Kren began communicating with Ustaše leader Slavko Kvaternik during the winter of 1940–41, and became a full member of the Ustaše in February 1941. That month, he and five other Croat officers of the Royal Yugoslav Army signed a memorandum in which they pledged loyalty to "the great German people and the great German Führer".

On 3 April, Kren flew a Potez 25 aircraft to Graz and defected to the Germans. He declared himself as a member of the Ustaše and handed over the locations of many of the VVKJ's dispersal airfields as well as codes used by the VVKJ, which had to be quickly changed. (Note: Some accounts contend that he merely travelled to Graz in order to plead with the Germans to spare Zagreb from aerial bombardment by the Luftwaffe.)

Kren's actions directly led to the swift destruction of the VVKJ by the Luftwaffe during the Axis invasion of Yugoslavia. (Note: Author Uki Goñi alleges that Kren personally directed German aircraft to bomb specific targets during Operation Retribution.) Nevertheless, the Germans detained Kren and held him until 11 April. He returned to Zagreb not long after he was set free. There, he was promoted to colonel and named commander of the Air Force of the Independent State of Croatia (Zrakoplovstvo Nezavisne Države Hrvatske, ZNDH). He was promoted to general shortly afterwards. Later that year, he accompanied Croatian leader Ante Pavelić on an official visit to Berlin.

Kren was retired from the ZNDH at his own request on 13 September 1943. Pavelić subsequently transferred him to serve as an officer within his personal bodyguard. (Note: Pavelić's personal bodyguard was known as Poglavnikova tjelesna bojna (or PTB) in Croatian.) In mid-1944, Kren served as a mediator between the ZNDH and Croatian politicians Mladen Lorković and Ante Vokić, the main conspirators behind the failed Lorković–Vokić plot. In June 1944, Pavelić ordered that Kren be returned to active service within the ZNDH and had him re-appointed as its commander. As commander, Kren visited an academy for young ZNDH pilots in Italy and toured Bulgaria, Germany, and the Eastern Front. During his stay in Germany, he negotiated the sale of German aircraft to the NDH and was granted access to several facilities that were used to manufacture the V-1 flying bomb and the V-2 rocket.

==Death==
At the beginning of May 1945, Kren left Zagreb. He evaded capture by the Yugoslav Partisans and escaped across the border into Italy. He was captured by the Allied forces there and placed in a prisoner-of-war camp in Grumo Appula, near Bari. He was then transferred to a camp in Grottaglie, where he remained until 1947. That year, Kren escaped from Allied custody while being transported to another prisoner-of-war camp. Kren went to Rome, where he hid for a few months.

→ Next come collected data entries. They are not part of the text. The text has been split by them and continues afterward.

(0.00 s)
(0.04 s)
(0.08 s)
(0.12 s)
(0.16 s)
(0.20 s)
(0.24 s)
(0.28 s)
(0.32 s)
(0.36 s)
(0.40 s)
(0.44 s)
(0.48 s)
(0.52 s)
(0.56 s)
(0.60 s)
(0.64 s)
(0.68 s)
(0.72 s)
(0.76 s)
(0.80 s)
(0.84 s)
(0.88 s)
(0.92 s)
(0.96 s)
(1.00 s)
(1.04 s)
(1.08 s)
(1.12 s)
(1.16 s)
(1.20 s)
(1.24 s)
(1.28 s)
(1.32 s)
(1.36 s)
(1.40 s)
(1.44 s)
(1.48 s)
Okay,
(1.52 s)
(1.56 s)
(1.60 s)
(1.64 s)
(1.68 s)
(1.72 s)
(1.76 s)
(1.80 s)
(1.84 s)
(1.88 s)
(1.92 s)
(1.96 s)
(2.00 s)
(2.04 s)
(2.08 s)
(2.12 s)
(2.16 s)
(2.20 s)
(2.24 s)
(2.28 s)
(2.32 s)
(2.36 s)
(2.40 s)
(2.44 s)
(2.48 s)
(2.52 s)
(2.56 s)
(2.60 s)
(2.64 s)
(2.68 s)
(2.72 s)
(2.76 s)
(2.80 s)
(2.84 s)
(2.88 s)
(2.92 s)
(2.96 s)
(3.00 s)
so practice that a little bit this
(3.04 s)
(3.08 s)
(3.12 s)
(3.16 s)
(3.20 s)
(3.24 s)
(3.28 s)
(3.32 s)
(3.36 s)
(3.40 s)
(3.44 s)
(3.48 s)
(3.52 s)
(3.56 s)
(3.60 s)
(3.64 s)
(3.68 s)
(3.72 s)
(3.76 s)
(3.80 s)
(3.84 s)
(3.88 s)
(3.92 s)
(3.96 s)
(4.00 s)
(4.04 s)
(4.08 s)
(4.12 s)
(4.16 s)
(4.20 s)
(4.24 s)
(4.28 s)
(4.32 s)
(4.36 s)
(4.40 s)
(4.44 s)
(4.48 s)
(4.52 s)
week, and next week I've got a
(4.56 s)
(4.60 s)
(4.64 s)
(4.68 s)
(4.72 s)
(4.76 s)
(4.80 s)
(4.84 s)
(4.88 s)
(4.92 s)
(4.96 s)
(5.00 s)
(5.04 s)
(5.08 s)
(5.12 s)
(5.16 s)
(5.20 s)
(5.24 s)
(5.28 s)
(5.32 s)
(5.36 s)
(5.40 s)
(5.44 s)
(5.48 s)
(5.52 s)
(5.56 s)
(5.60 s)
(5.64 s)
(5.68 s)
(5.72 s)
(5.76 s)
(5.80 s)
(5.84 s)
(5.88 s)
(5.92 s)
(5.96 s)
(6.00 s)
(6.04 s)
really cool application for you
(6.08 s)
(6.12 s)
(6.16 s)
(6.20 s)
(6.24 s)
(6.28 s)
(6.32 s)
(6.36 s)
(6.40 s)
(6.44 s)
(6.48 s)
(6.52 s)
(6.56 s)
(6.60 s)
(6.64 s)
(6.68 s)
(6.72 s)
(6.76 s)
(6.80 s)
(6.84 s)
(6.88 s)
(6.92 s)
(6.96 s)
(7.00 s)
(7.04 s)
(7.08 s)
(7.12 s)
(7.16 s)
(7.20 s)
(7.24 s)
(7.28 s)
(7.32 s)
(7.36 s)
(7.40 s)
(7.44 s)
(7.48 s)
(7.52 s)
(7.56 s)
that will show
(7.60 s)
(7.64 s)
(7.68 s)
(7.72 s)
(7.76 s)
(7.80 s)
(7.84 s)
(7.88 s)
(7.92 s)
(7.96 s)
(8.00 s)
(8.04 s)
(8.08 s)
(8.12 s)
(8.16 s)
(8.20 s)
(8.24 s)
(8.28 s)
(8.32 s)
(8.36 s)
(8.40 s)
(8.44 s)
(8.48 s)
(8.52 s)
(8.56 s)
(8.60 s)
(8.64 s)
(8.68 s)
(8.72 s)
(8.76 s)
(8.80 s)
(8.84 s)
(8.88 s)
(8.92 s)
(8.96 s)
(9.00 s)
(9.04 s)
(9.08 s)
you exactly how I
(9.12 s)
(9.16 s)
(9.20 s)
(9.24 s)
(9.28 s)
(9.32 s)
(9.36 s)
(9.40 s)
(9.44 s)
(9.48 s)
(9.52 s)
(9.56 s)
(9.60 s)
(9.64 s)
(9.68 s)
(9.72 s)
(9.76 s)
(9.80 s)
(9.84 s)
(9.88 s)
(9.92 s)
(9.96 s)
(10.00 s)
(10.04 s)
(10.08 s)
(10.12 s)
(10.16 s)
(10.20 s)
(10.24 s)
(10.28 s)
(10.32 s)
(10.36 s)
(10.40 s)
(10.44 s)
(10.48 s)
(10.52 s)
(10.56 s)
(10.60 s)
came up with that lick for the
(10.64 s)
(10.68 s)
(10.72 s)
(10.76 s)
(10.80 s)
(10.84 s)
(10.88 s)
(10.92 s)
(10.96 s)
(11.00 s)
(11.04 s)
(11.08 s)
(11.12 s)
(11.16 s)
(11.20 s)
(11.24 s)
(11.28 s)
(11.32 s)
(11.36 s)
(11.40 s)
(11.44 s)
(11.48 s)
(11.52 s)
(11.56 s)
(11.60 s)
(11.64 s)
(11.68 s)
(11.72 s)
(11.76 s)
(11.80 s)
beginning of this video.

In March 1947, British intelligence discovered that Kren was staying in Genoa under the protection of Monsignor Karlo Petranović and that he was planning to leave for Argentina under the alias Marko Rubini. Kren was arrested by British authorities on 4 March 1947 while attempting to board a ship called Philippa, which regularly carried suspected Croatian war criminals along the Genoa–Buenos Aires route. Eight other suspected war criminals were arrested alongside him.

Kren was extradited to Yugoslavia later in March. He was tried in Zagreb, and on 22 October 1948 the city's municipal court found him guilty of mass murder, terrorism, forced mobilization, forced religious conversion, aerial bombardment of civilian areas, and the forced expulsion of civilians. He was sentenced to death by firing squad. Kren appealed the decision to the supreme court of the Socialist Republic of Croatia, but his appeal was dismissed on 9 November 1948. He was executed in Zagreb on 2 December 1948.

In 2011, his granddaughter submitted an unsuccessful request for rehabilitation to the Zagreb District court.